Die Patienten leiden unter dem Kampf der Institutionen.
Was muss passieren, damit ein Mediziner nicht mehr praktizieren darf? Antwort: Erschreckend viel, und offenbar reicht nicht einmal das. In einer Wiener Arztpraxis wurden 16 Frauen durch die Durchführung von Schwangerschaftsabbrüchen so schwer verletzt, dass sie ins Spital mussten. Die Unfähigkeit/Sorglosigkeit der Ärztin war in Fachkreisen länger bekannt, man hatte dafür sogar einen eigenen Begriff. Nur die Öffentlichkeit, die Patienten, bekamen von alledem wenig mit.
Im Anlassfall mag das Schweigen, auch der Betroffenen, mit der Natur des Eingriffs zu tun haben. Doch das Problem geht weit darüber hinaus: Bei der Kontrolle der ärztlichen Behandlungsqualität klafft nämlich eine Lücke, und keine kleine. Da hilft es nicht, dass die Hygiene in den Arztpraxen zweifach kontrolliert wird – von der Wiener MA 40 sowie der Österreichische Gesellschaft für Qualitätssicherung (ÖQMed), einer Ärztekammer-Tochter. Beim Wesentlichen, den Fehlern in der Behandlung, herrscht dagegen Zurückhaltung. Da wird man nur bei strafrechtlich angezeigten Fällen tätig. Hinweise der Patientenanwaltschaft zählen bei der Kammer offenbar erst nach hartnäckiger Wiederholung.

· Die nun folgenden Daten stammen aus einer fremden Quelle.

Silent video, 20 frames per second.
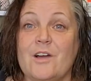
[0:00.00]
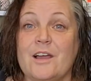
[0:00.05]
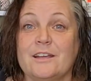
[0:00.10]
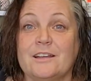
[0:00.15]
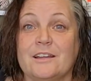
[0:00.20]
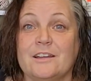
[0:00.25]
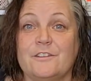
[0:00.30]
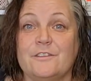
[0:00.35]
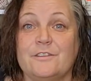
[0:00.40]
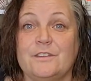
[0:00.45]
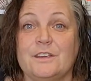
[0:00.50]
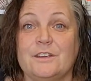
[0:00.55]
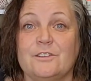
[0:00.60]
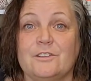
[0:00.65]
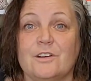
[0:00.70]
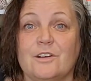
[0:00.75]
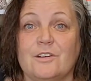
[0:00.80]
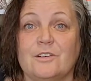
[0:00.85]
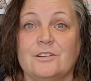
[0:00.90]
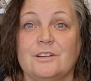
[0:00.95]
I got to
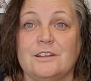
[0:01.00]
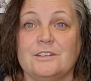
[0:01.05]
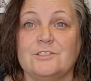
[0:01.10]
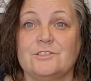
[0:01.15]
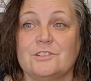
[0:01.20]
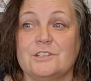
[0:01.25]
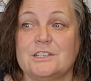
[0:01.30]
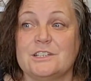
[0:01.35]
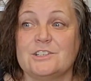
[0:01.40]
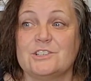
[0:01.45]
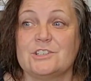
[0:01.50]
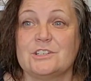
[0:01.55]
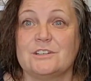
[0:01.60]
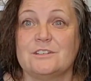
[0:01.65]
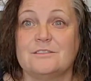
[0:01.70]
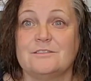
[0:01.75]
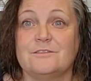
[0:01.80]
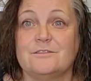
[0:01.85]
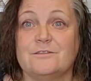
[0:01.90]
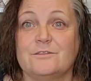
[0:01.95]
figure out a
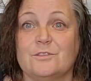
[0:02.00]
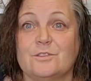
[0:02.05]
tradition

Wobei die jetzige Causa Teil des politischen Tauziehens ist: zwischen Ärztekammer und Gesundheitsminister, Patientenanwalt und ÖQMed. Erst jüngst hat es da gekracht. Doch muss das die Patienten kümmern? Für sie zählt nicht, wer kontrolliert, sondern ob sie – ohne Insiderwissen und Bewertungen auf Online-Foren – auf die Qualität der Ärzte vertrauen können. Dass das im Machtgerangel wenig zählt, ist ein Organversagen. Ein multiples.